_RECORDS TO PROCESS:_
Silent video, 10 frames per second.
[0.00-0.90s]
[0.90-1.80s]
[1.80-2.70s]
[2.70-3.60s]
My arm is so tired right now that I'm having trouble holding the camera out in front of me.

...

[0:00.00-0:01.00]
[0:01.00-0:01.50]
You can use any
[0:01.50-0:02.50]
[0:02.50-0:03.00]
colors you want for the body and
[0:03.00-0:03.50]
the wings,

...

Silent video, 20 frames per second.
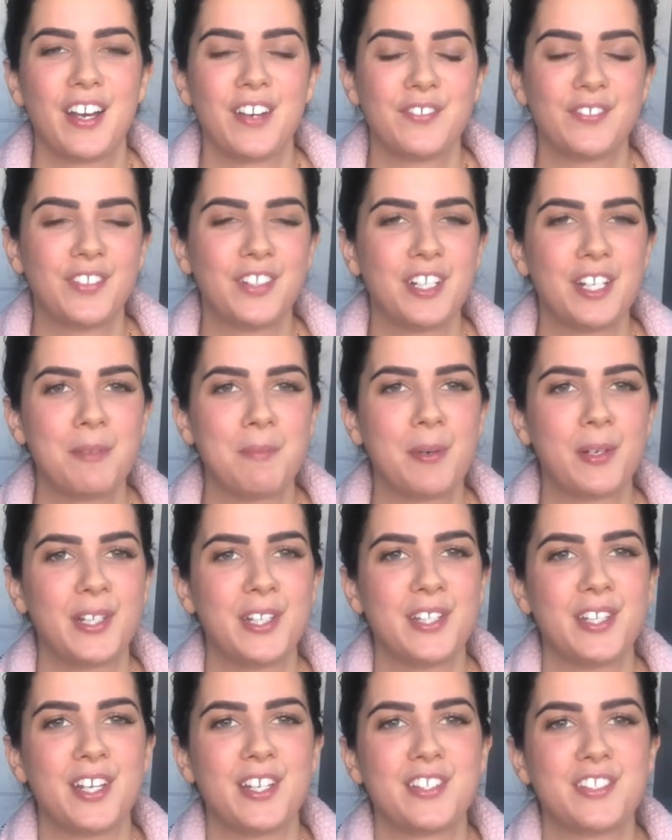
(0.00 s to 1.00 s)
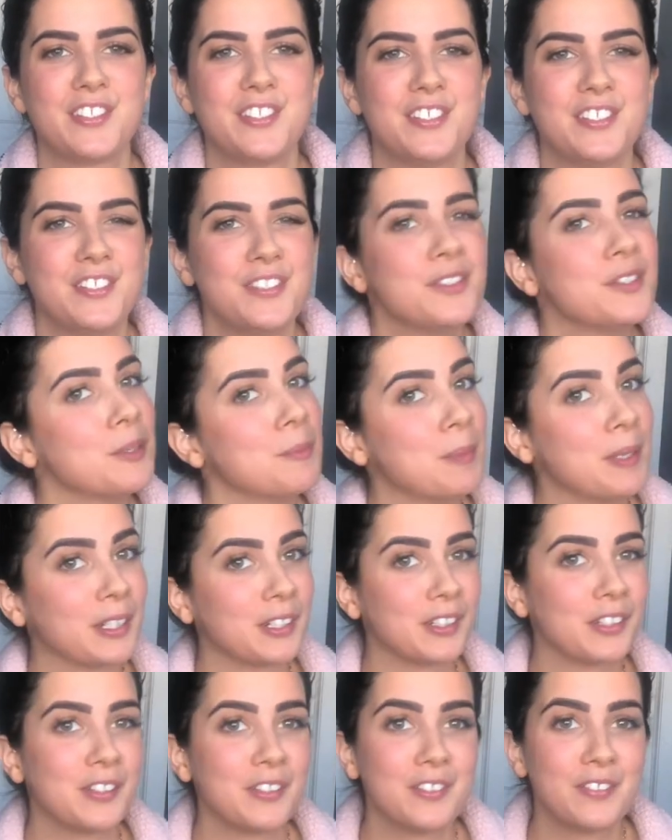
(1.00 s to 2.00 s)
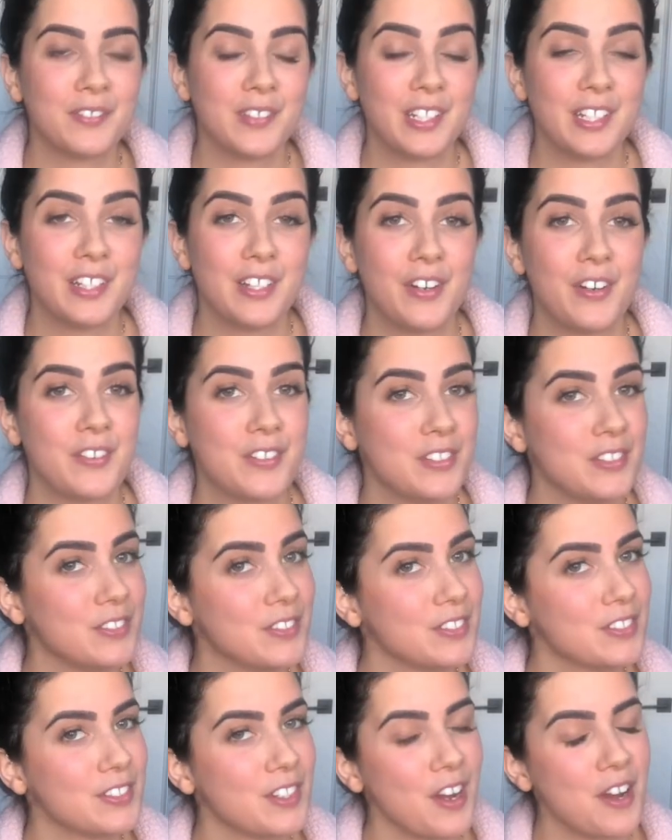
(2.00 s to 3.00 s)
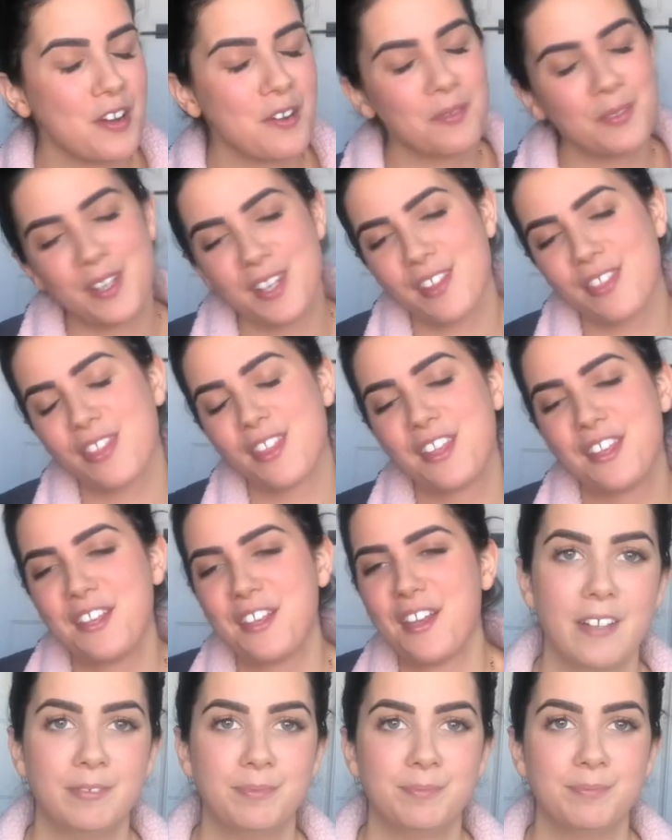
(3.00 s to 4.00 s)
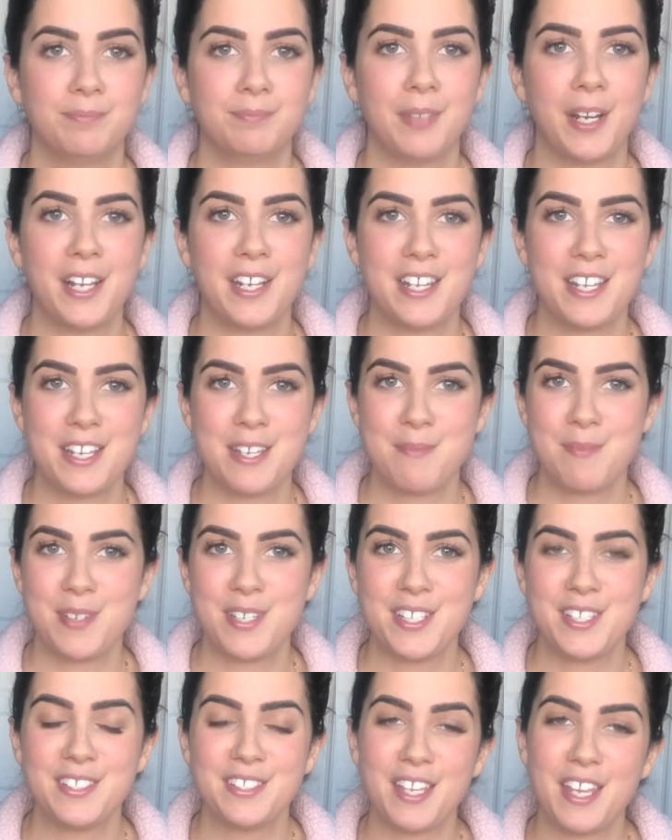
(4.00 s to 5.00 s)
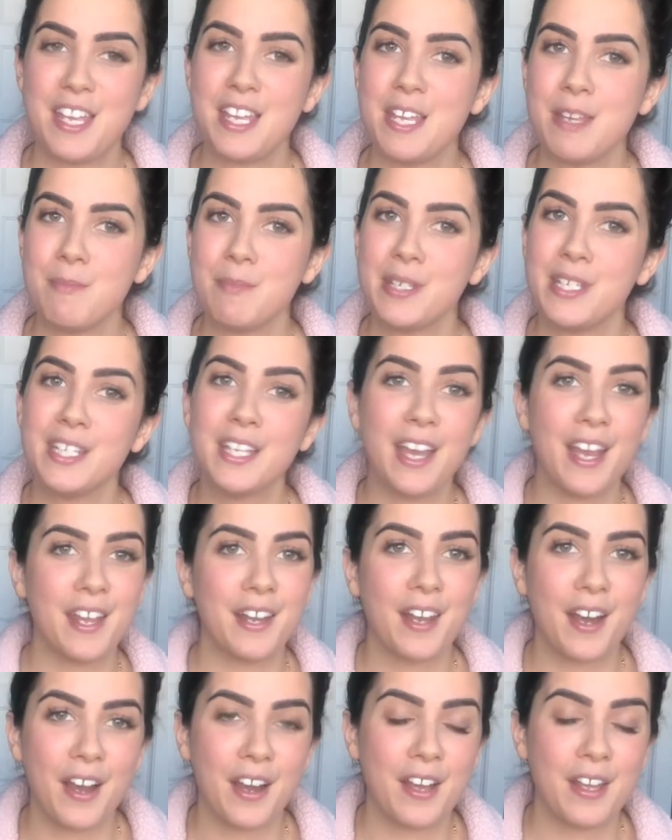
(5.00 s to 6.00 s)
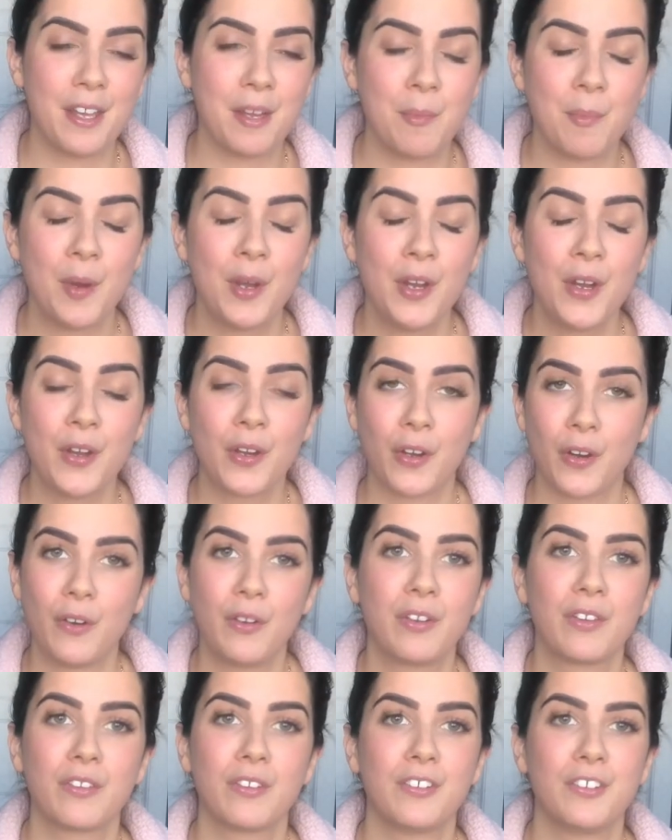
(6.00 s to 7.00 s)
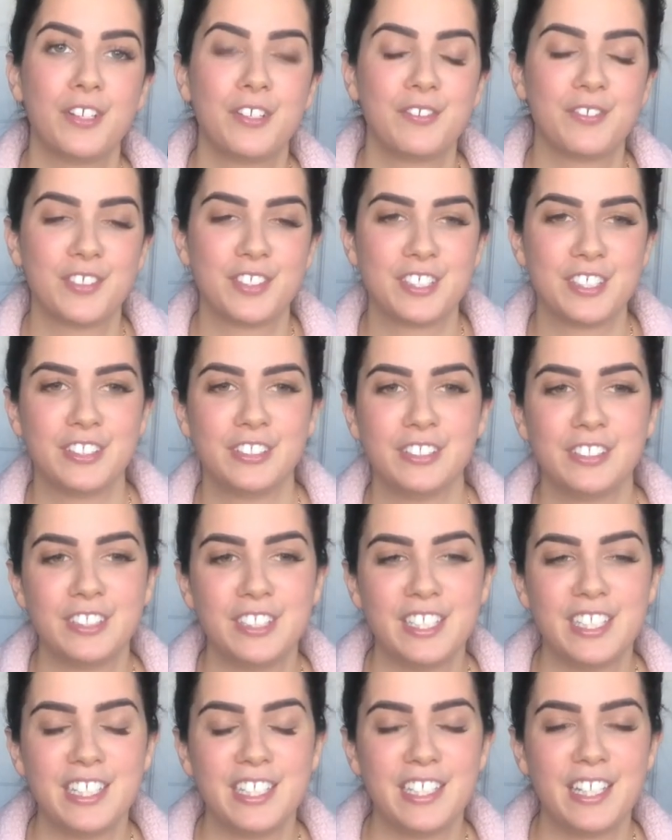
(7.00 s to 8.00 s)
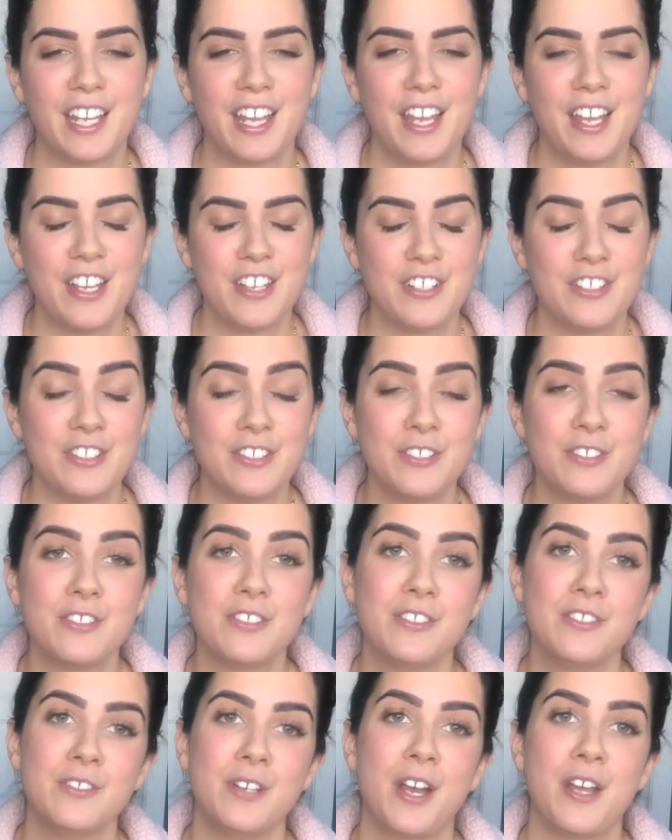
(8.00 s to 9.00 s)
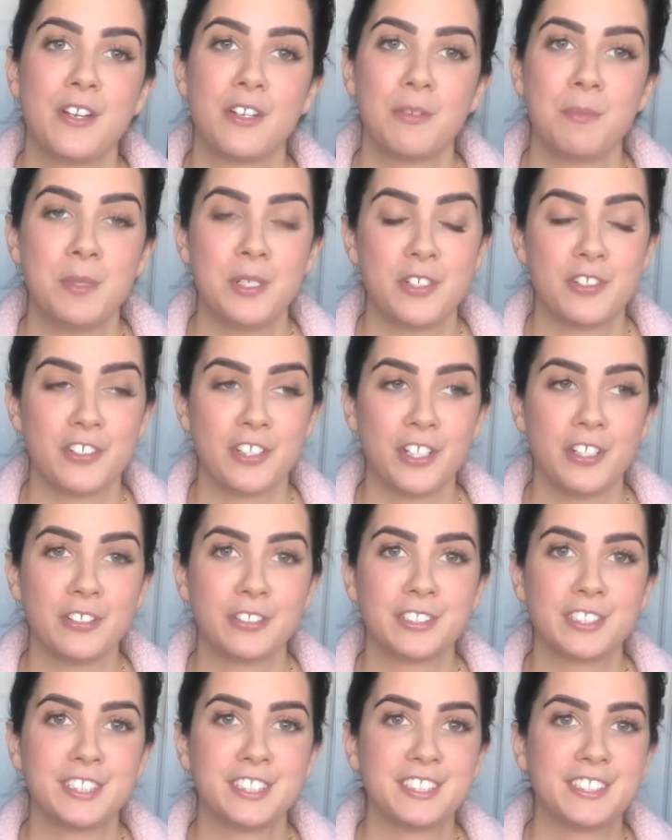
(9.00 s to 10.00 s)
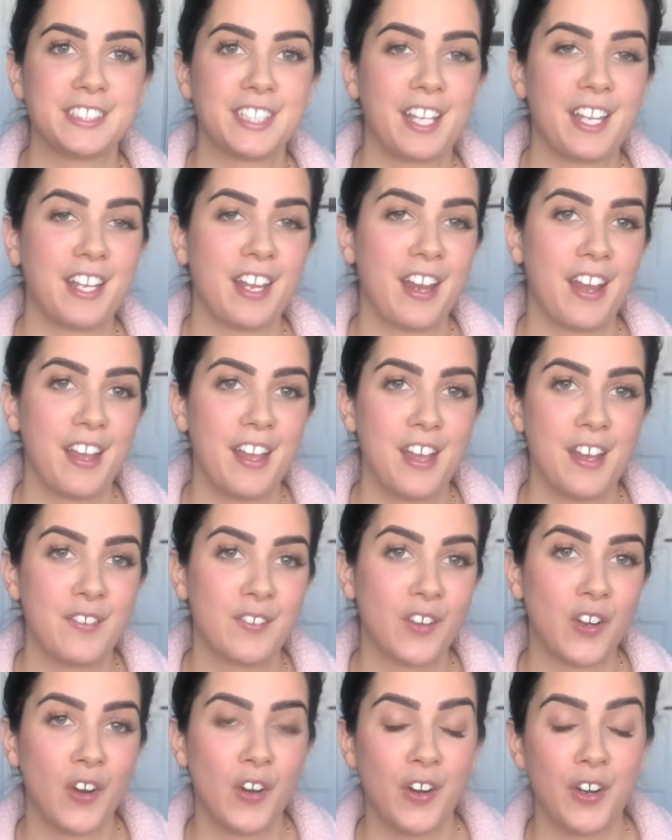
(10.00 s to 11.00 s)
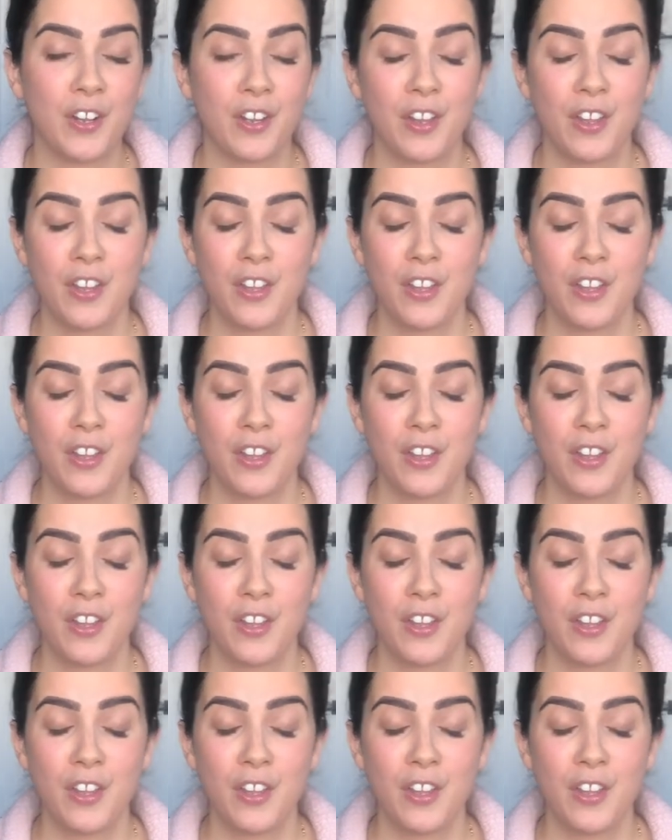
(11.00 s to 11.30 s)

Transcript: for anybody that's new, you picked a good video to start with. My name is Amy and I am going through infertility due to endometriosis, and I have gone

_WHAT THE TASK ASKS:_ Transcribe the lines above exactly, beginning at the one with "(9.00 s to 10.00 s)" and ending at the one with "Transcript: for anybody". Include both; exclude the pictures.

_WRITTEN SOLUTION:_
(9.00 s to 10.00 s)
(10.00 s to 11.00 s)
(11.00 s to 11.30 s)

Transcript: for anybody that's new, you picked a good video to start with. My name is Amy and I am going through infertility due to endometriosis, and I have gone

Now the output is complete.